E le porzioni. Gigantesche. Allora ho provato a chiedere agli
americani che cosa ne pensano. Da lunedì sto twittando su un account americano
che fa parte di un movimento chiamato Rotation Curation. Sono stata invitata a
essere il ‘curatore’ del loro account TweetWeekUSA per una settimana. Così il
primo giorno ne ho approfittato per gettare un sasso in questo stagno virtuale
che ancora non conoscevo. “Una delle prime cose che mi hanno colpito da quando
mi sono trasferita in US sono le porzioni. Troppo grandi” ho twittato. Si è
subito scatenata una tempesta di cinguettii. Alcuni inneggiavano al piatto
pantagruelico, ma i più riconoscevano che effettivamente si era superata la
misura via via negli anni.
Per fortuna esiste anche una contro-tendenza.
Senza arrivare agli eccessi della California, dove integralisti del ‘mangiar
sano’ si nutrono solo di cibo biologico e local e mai mangerebbero un pomodorino
dalla provenienza dubbia, già in New York si possono trovare diversi
supermercati con cibi bio (che poi, anche lì, bisognerebbe davvero indagare
quanto biologici siano) e orti su rooftop con vista Manhattan. Ma, a sorpresa,
anche in una città dall’animo profondamente industrializzato come Detroit si sta
sviluppando un movimento che crede fortemente nel ritorno a un mangiar sano,
naturale e in porzioni decenti.
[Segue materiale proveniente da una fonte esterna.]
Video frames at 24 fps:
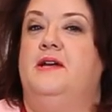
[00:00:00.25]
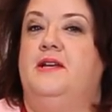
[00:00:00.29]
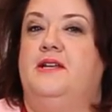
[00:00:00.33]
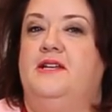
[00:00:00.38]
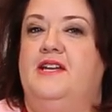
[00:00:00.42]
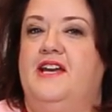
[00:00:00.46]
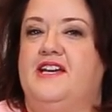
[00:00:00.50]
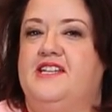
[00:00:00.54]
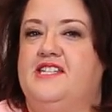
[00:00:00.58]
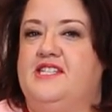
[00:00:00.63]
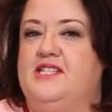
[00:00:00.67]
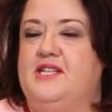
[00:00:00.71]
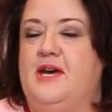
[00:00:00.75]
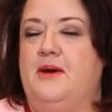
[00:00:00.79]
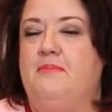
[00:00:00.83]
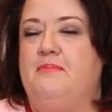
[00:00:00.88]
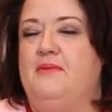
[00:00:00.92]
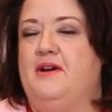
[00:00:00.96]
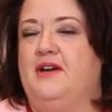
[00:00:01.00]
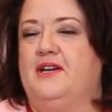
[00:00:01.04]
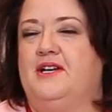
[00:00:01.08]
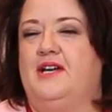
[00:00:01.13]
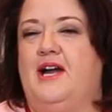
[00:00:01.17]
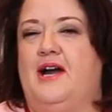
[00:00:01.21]
Next up
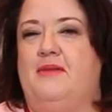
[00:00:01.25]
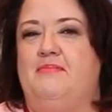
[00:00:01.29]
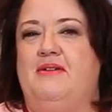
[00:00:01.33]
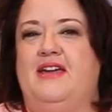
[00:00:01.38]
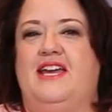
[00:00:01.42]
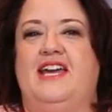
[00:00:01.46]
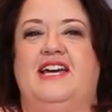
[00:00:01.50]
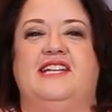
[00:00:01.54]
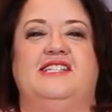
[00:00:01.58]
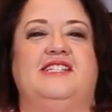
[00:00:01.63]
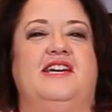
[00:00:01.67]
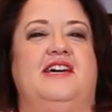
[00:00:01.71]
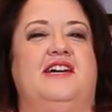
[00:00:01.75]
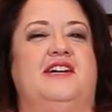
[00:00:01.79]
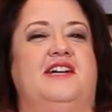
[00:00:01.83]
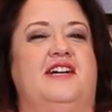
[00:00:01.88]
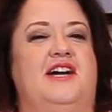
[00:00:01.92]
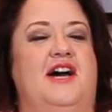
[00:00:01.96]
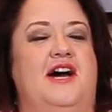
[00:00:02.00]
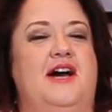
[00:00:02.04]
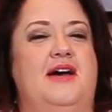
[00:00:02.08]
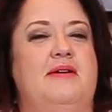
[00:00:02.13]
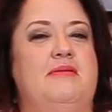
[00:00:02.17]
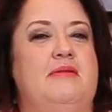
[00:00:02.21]
on CopyKat dot
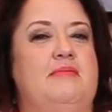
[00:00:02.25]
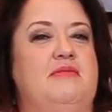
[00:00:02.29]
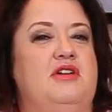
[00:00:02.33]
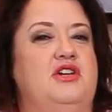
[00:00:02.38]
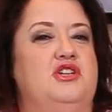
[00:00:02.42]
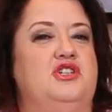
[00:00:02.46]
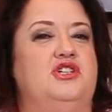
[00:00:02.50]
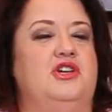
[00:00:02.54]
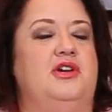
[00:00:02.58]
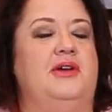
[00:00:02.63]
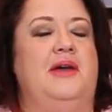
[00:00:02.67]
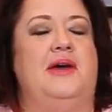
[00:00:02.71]
com, I'm going to show you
Ne è prova l’Eastern Market che ogni sabato su
Russell Street richiama oltre 40mila persone da tutto il Michigan, ricchi e
poveri, bianchi e neri. “Dopo lo sport, questo è l’unica occasione in cui
veramente tutti gli abitanti di Detroit si ritrovano a Downtown” mi ha detto
un’amica che vive in Motor City.
E per chi abita nel cuore di Detroit
questa è anche l’unica occasione per trovare cibo fresco. Sotto le volte del
mercato di pietra costruito nel 1891 ogni settimana si ritrovano 250 produttori
indipendenti. Possono rappresentare piccole aziende agricole, fattorie degli
Amish, coloro che alla modernità non hanno mai ceduto, ma si trovano anche
famiglie come la ‘Bike Family’, come l’ho battezzata, ossia una coppia con
bambino piccolo che coltiva ortaggi nel giardino di casa e li rivende
spostandosi in bicicletta da un posto all’altro. In questo mercato si trova di
tutto, dai formaggi alle fragole che marciscono come un tempo. E finalmente hai
la sensazione che potresti anche fare a meno dell’apriscatole.